Objective: Most patients with differentiated thyroid cancer have low-risk disease and excellent prognosis. Thyroid stimulating hormone (TSH) suppression therapy after initial treatment may be unnecessary and potentially harmful for survivors with recurrence-free, low- or intermediate-risk thyroid cancer. Little is known about clinician-reported barriers and facilitators to reducing thyroid cancer survivors' thyroid hormone dose with the goal of aiming for TSH in the normal reference range.
Methods: Clinicians from the fields of endocrinology (n = 8) and primary care (n = 7) were recruited through convenience/snowball sampling to participate in semistructured focus groups.
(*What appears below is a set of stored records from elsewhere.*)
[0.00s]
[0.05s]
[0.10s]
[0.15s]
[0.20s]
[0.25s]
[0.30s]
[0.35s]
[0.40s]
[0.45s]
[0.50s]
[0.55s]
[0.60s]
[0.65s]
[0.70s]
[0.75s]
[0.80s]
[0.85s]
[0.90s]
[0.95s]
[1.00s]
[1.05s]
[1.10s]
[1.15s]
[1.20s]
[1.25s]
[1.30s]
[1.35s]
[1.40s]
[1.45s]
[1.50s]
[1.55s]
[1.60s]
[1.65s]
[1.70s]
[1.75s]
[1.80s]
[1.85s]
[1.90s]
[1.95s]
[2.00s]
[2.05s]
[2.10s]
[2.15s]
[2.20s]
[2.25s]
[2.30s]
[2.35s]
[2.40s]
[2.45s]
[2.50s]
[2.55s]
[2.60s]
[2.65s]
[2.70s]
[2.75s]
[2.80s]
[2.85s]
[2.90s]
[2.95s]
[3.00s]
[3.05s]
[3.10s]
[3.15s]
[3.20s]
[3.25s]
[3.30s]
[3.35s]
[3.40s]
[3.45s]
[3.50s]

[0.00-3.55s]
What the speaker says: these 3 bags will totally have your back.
Data collection and analyses were informed by the Theoretical Domains Framework for behavior change, a valuable integrative framework which can facilitate comprehensive assessment of behavioral determinants in qualitative studies. Deductive coding and inductive thematic analysis were conducted.
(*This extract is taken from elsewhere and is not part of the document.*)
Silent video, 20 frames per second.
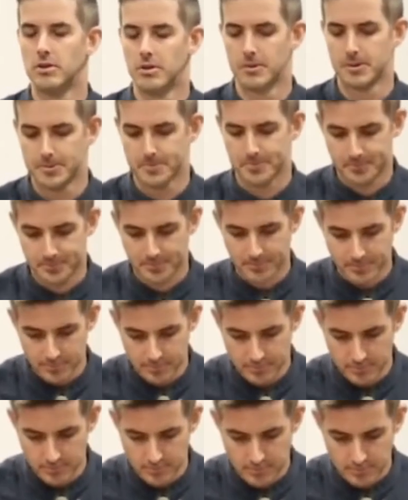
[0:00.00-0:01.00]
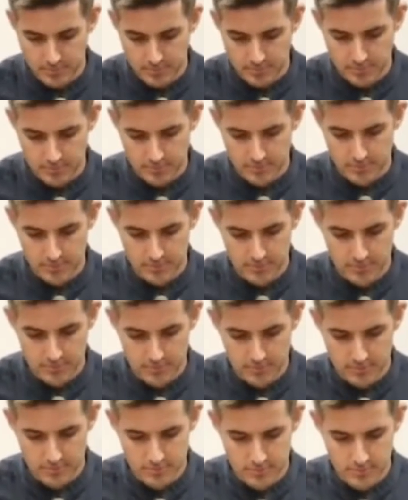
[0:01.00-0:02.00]

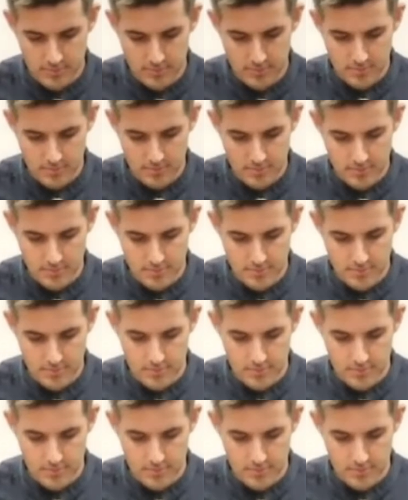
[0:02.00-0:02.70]
(silence)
Results: Participants were majority female (73%) and averaged 14 years in clinical practice (range, 1-22). Barriers and facilitators emerged at the patient-level, clinician-level, and system-level. Key clinician-reported barriers included patient distress/anxiety and misinformation, unclear shared patient survivorship goals and plans between specialties, and clinic visit time constraints. Clinician-reported facilitators included building a trusting relationship, delivery of patient-centered education, and communication and collaboration between specialties to establish shared long-term survivorship plans.
Conclusions: We identified barriers and facilitators to de-escalating TSH suppression therapy in thyroid cancer survivors at multiple levels. Understanding these factors will enable clinicians to provide high-value, patient-centered care in order to reduce overtreatment, patient harm and improve quality of life in thyroid cancer survivors.